[PROVIDED INFORMATION]

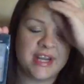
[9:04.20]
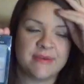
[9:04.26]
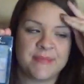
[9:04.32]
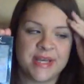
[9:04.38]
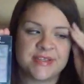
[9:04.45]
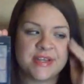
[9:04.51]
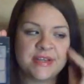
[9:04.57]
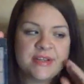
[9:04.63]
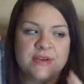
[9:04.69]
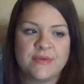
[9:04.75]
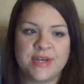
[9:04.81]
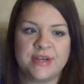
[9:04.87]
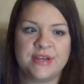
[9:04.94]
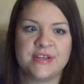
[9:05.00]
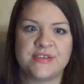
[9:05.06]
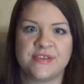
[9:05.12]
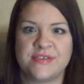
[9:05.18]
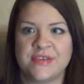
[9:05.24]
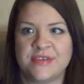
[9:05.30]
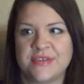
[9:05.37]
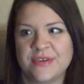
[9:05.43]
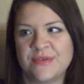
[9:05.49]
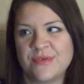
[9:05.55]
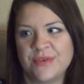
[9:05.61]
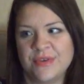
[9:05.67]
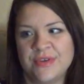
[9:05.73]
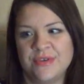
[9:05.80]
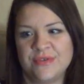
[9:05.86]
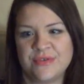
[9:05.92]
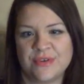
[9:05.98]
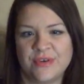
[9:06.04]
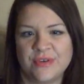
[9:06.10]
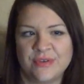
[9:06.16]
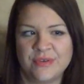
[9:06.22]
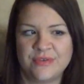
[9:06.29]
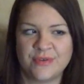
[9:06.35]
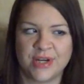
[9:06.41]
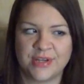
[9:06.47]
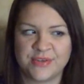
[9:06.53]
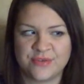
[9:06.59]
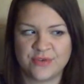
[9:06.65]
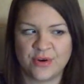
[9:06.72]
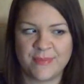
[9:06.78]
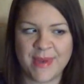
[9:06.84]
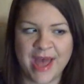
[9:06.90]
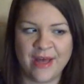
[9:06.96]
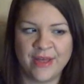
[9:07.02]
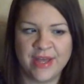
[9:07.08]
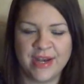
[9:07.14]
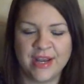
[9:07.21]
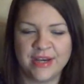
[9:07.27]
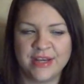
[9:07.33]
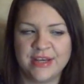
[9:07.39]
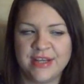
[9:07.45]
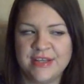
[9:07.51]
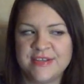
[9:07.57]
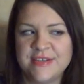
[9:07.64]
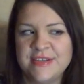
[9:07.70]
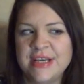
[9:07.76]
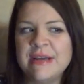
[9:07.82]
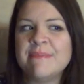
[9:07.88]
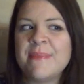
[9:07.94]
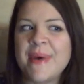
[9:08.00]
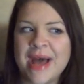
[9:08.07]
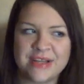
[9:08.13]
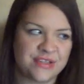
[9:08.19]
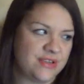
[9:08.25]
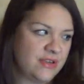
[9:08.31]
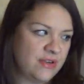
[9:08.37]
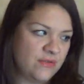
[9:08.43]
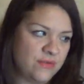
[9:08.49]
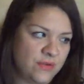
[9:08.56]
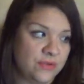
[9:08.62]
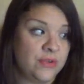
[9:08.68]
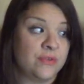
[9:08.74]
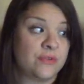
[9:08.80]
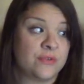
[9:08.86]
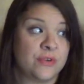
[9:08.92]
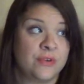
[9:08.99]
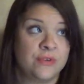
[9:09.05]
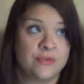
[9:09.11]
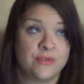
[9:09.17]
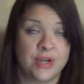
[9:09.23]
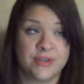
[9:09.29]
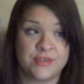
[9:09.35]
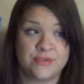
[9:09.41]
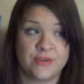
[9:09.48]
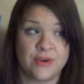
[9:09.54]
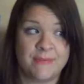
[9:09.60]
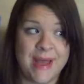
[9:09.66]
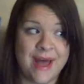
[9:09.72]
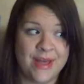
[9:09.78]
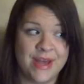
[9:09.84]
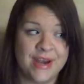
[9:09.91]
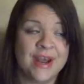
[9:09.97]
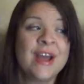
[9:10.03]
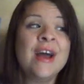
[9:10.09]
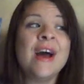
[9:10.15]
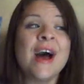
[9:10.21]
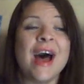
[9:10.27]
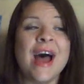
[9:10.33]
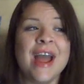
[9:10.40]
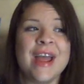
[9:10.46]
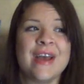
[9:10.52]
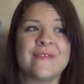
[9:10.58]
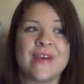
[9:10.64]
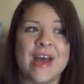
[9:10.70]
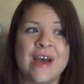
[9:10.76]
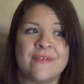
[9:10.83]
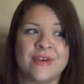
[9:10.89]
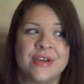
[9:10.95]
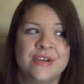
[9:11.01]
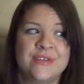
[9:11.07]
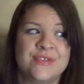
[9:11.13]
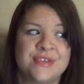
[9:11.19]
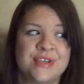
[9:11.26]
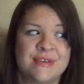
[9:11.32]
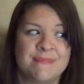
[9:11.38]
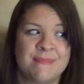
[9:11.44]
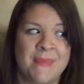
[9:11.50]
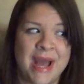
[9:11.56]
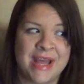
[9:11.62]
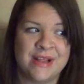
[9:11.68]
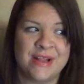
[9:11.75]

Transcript: And basically what it is it's a cool neutral drugstore palette, and it is the best cool neutral drugstore palette I have ever used in my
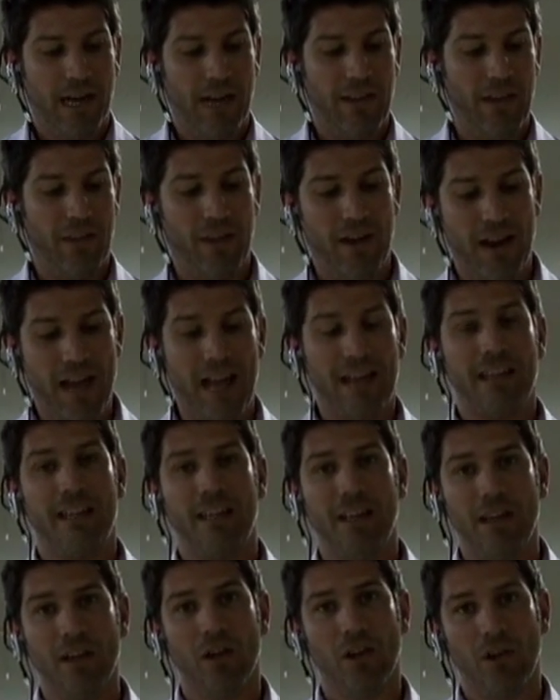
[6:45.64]
and then the neck
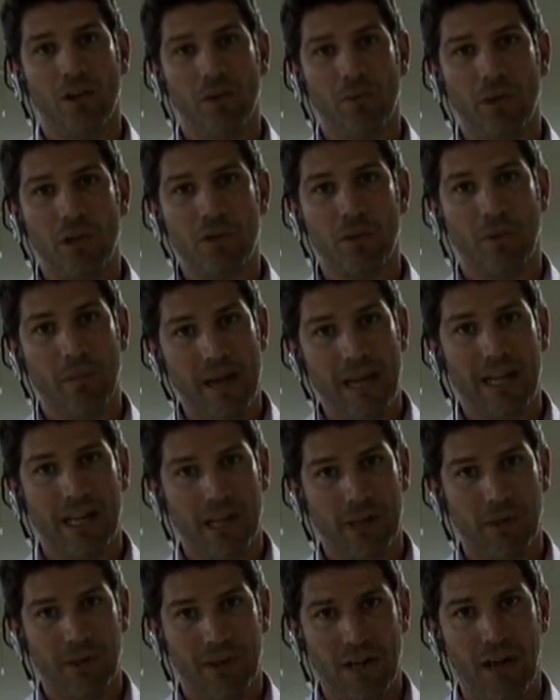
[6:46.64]
heel, which we'll make
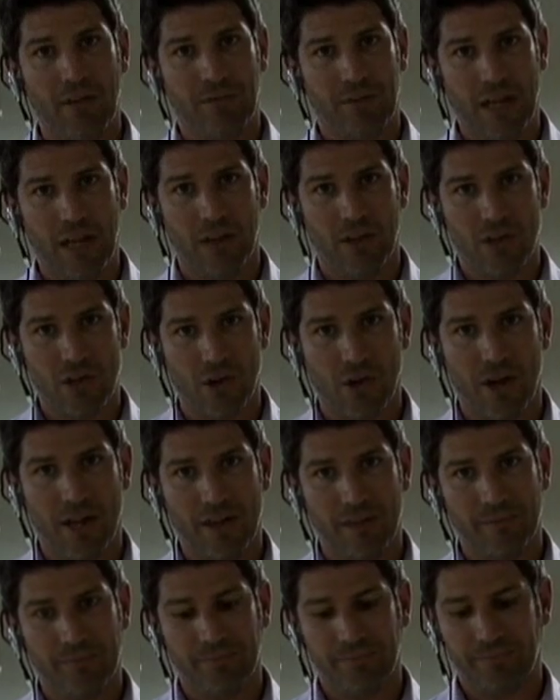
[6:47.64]
into a dovetail
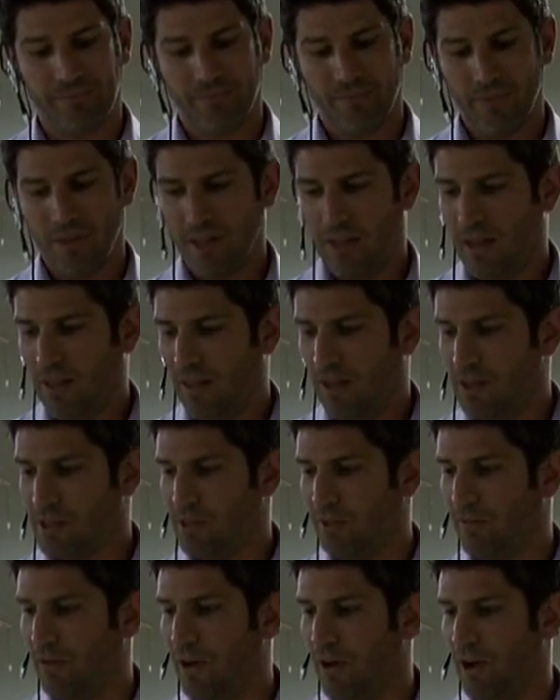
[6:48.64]
joint.
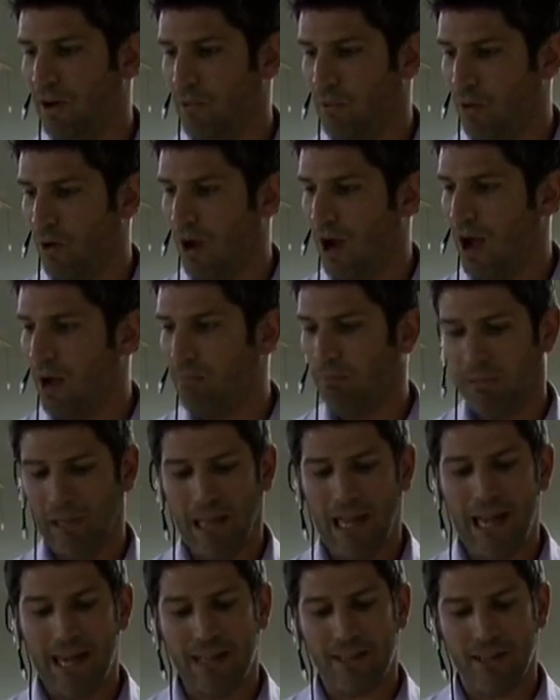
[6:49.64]
This is a very raw
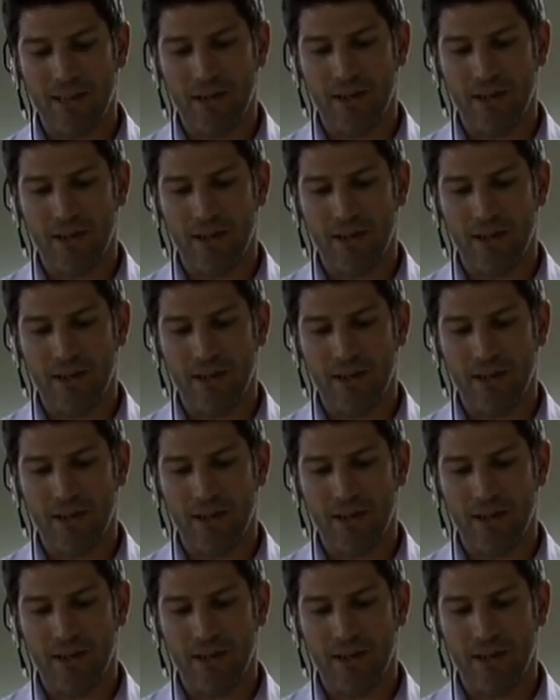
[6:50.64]
blank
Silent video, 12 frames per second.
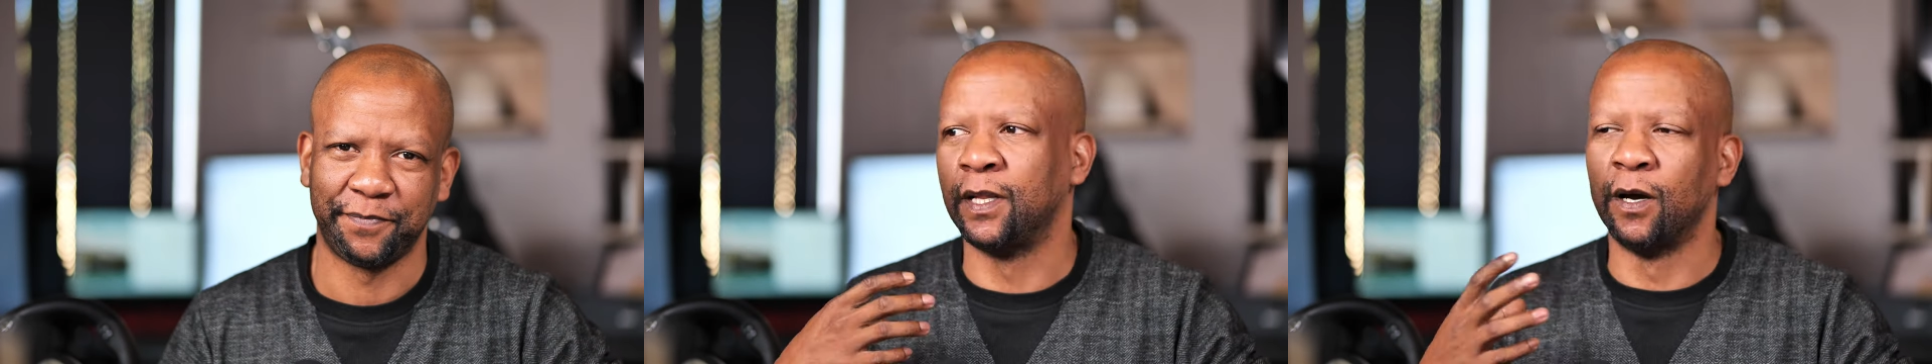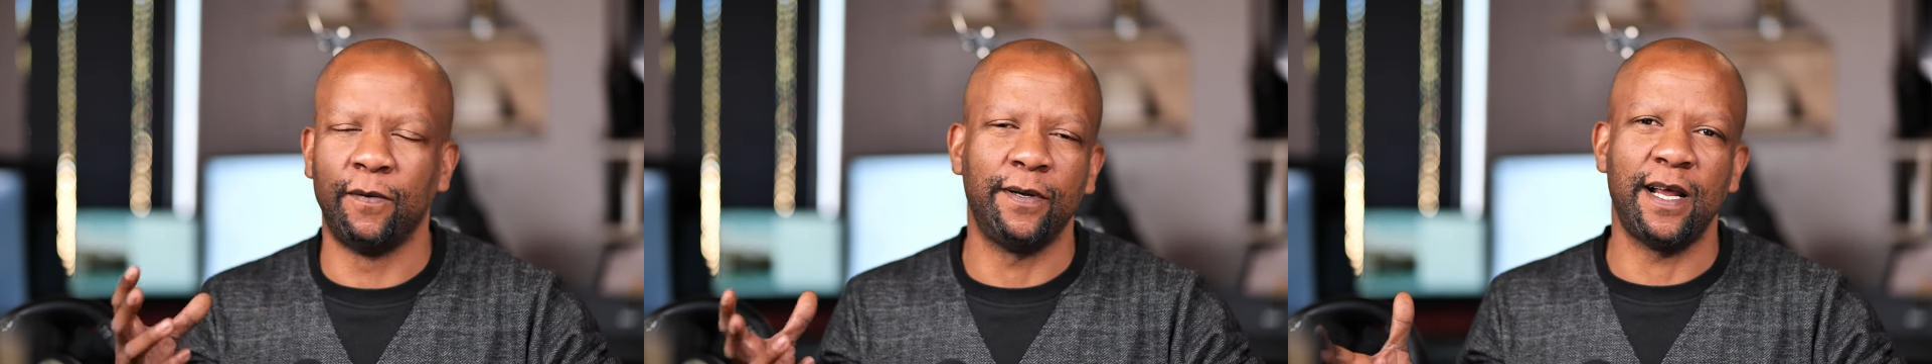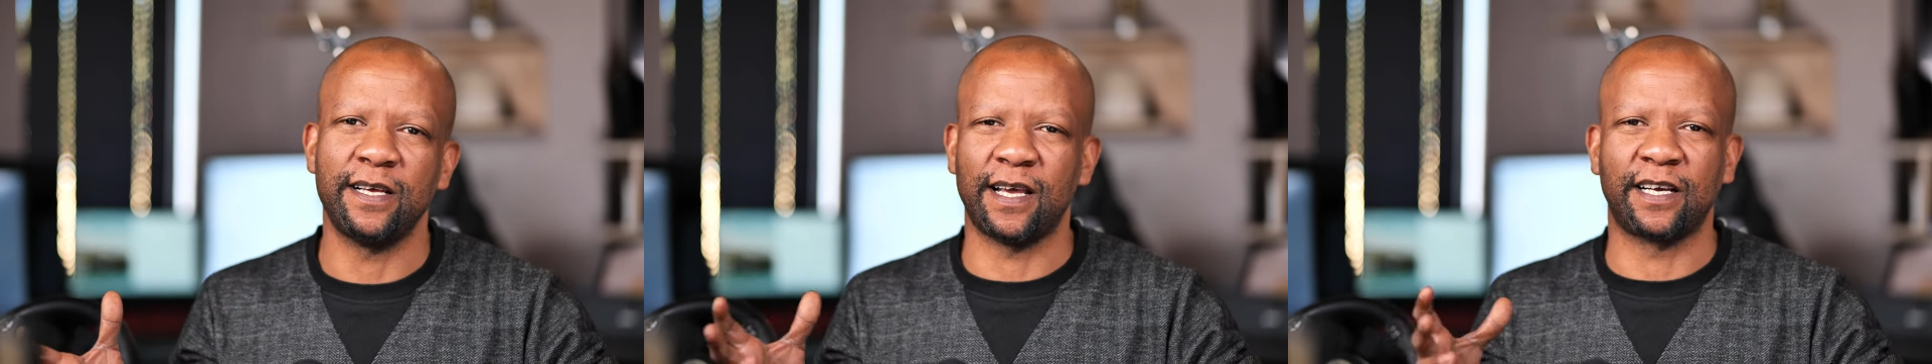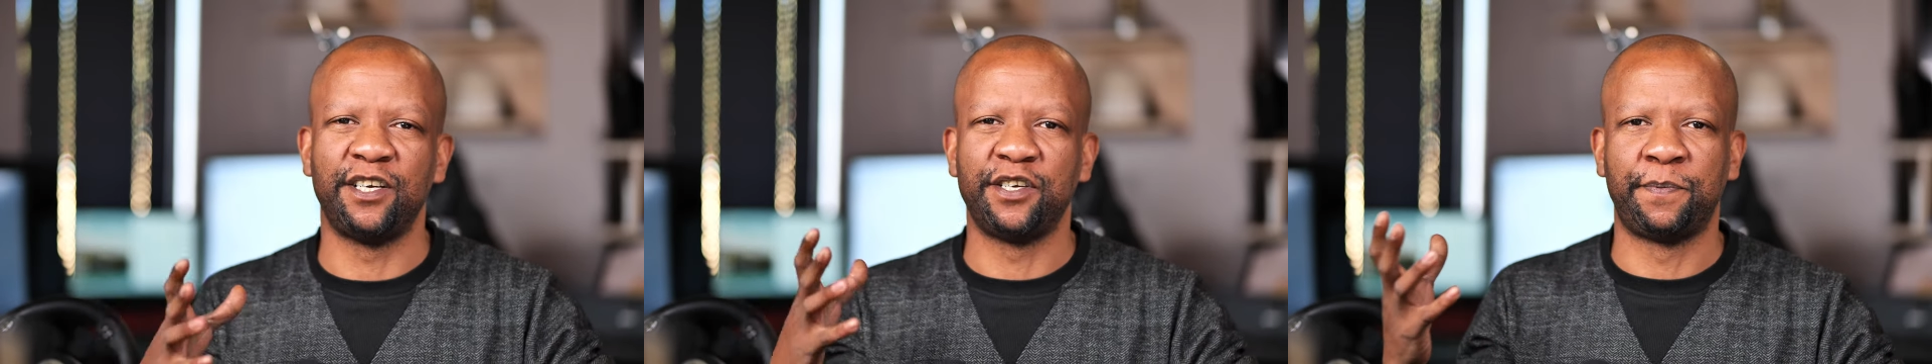No one has
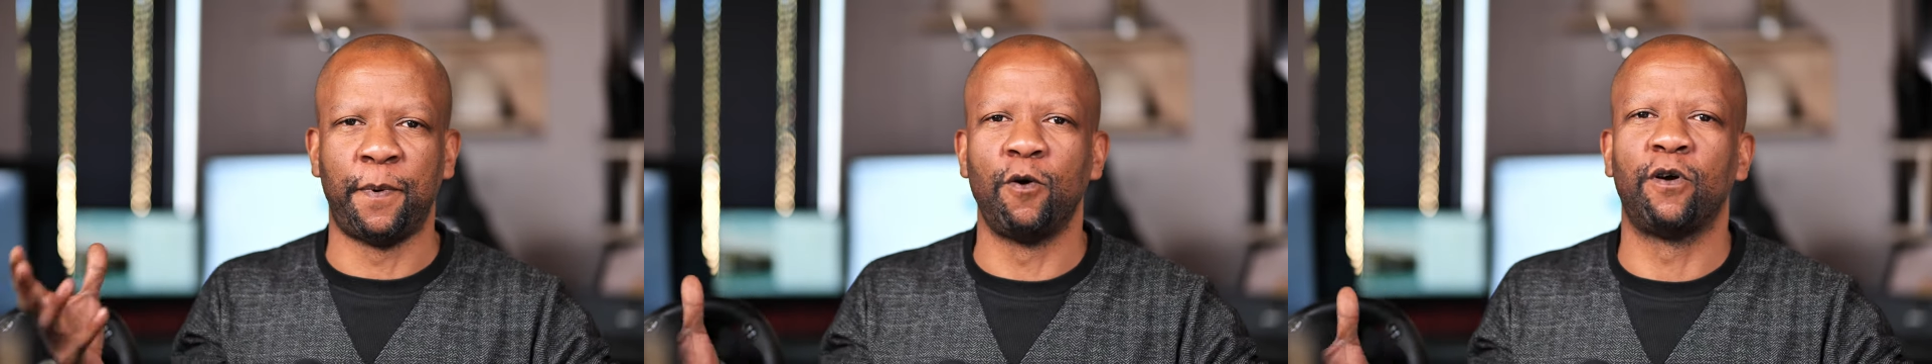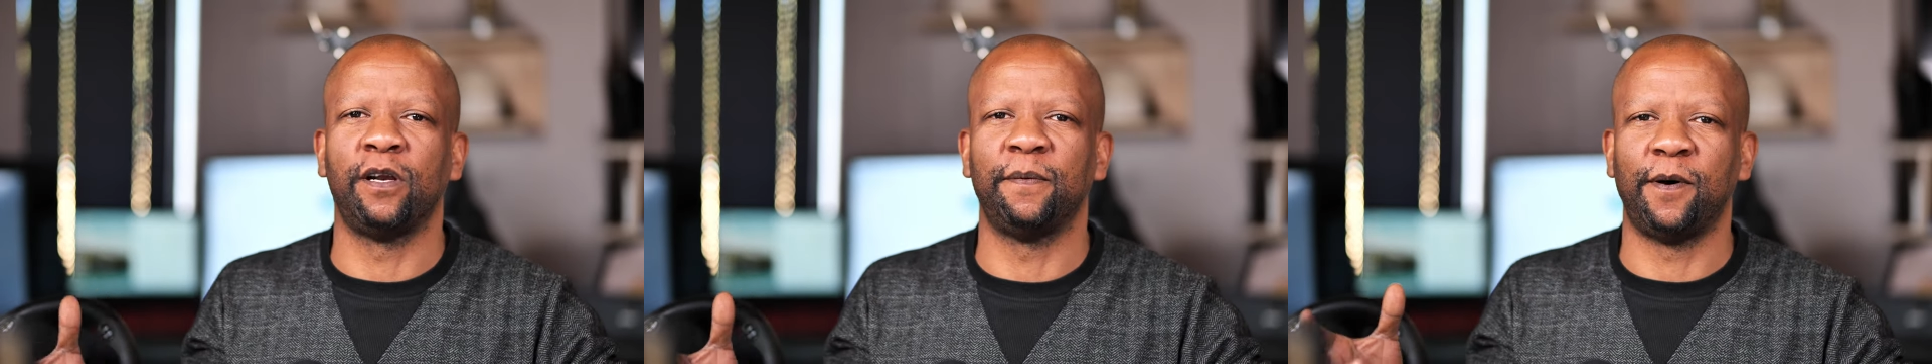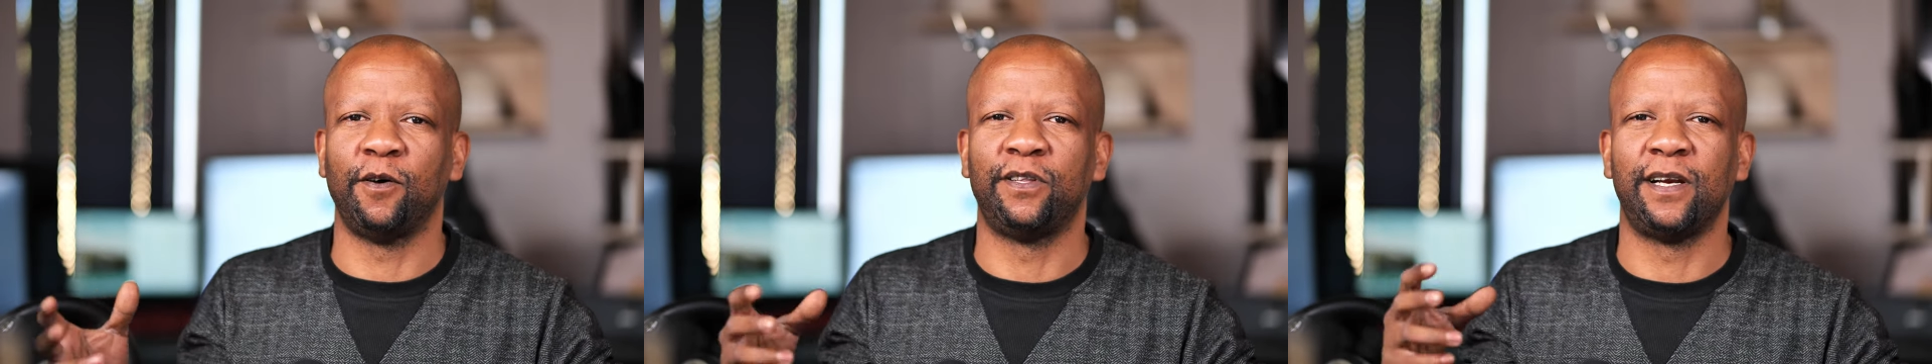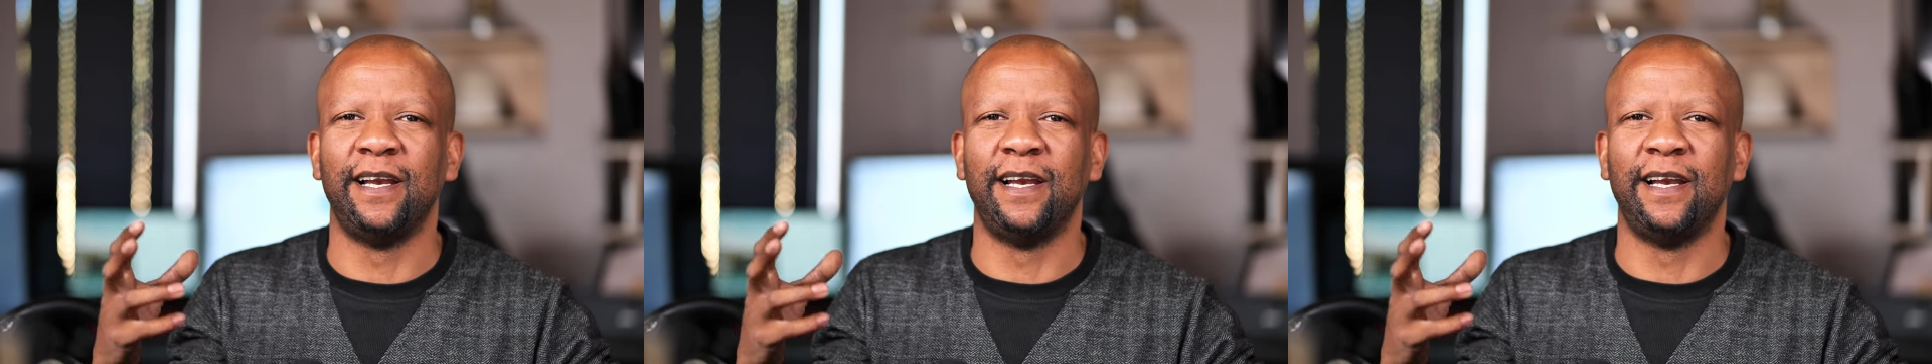actually spoken about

[/PROVIDED INFORMATION]

ACTIVITY ▸ A verbatim printout of the entries above is expected, free of pictures.

TASK ANSWER ▸
[9:04.20]
[9:04.26]
[9:04.32]
[9:04.38]
[9:04.45]
[9:04.51]
[9:04.57]
[9:04.63]
[9:04.69]
[9:04.75]
[9:04.81]
[9:04.87]
[9:04.94]
[9:05.00]
[9:05.06]
[9:05.12]
[9:05.18]
[9:05.24]
[9:05.30]
[9:05.37]
[9:05.43]
[9:05.49]
[9:05.55]
[9:05.61]
[9:05.67]
[9:05.73]
[9:05.80]
[9:05.86]
[9:05.92]
[9:05.98]
[9:06.04]
[9:06.10]
[9:06.16]
[9:06.22]
[9:06.29]
[9:06.35]
[9:06.41]
[9:06.47]
[9:06.53]
[9:06.59]
[9:06.65]
[9:06.72]
[9:06.78]
[9:06.84]
[9:06.90]
[9:06.96]
[9:07.02]
[9:07.08]
[9:07.14]
[9:07.21]
[9:07.27]
[9:07.33]
[9:07.39]
[9:07.45]
[9:07.51]
[9:07.57]
[9:07.64]
[9:07.70]
[9:07.76]
[9:07.82]
[9:07.88]
[9:07.94]
[9:08.00]
[9:08.07]
[9:08.13]
[9:08.19]
[9:08.25]
[9:08.31]
[9:08.37]
[9:08.43]
[9:08.49]
[9:08.56]
[9:08.62]
[9:08.68]
[9:08.74]
[9:08.80]
[9:08.86]
[9:08.92]
[9:08.99]
[9:09.05]
[9:09.11]
[9:09.17]
[9:09.23]
[9:09.29]
[9:09.35]
[9:09.41]
[9:09.48]
[9:09.54]
[9:09.60]
[9:09.66]
[9:09.72]
[9:09.78]
[9:09.84]
[9:09.91]
[9:09.97]
[9:10.03]
[9:10.09]
[9:10.15]
[9:10.21]
[9:10.27]
[9:10.33]
[9:10.40]
[9:10.46]
[9:10.52]
[9:10.58]
[9:10.64]
[9:10.70]
[9:10.76]
[9:10.83]
[9:10.89]
[9:10.95]
[9:11.01]
[9:11.07]
[9:11.13]
[9:11.19]
[9:11.26]
[9:11.32]
[9:11.38]
[9:11.44]
[9:11.50]
[9:11.56]
[9:11.62]
[9:11.68]
[9:11.75]

Transcript: And basically what it is it's a cool neutral drugstore palette, and it is the best cool neutral drugstore palette I have ever used in my
[6:45.64]
and then the neck
[6:46.64]
heel, which we'll make
[6:47.64]
into a dovetail
[6:48.64]
joint.
[6:49.64]
This is a very raw
[6:50.64]
blank
Silent video, 12 frames per second.
No one has
actually spoken about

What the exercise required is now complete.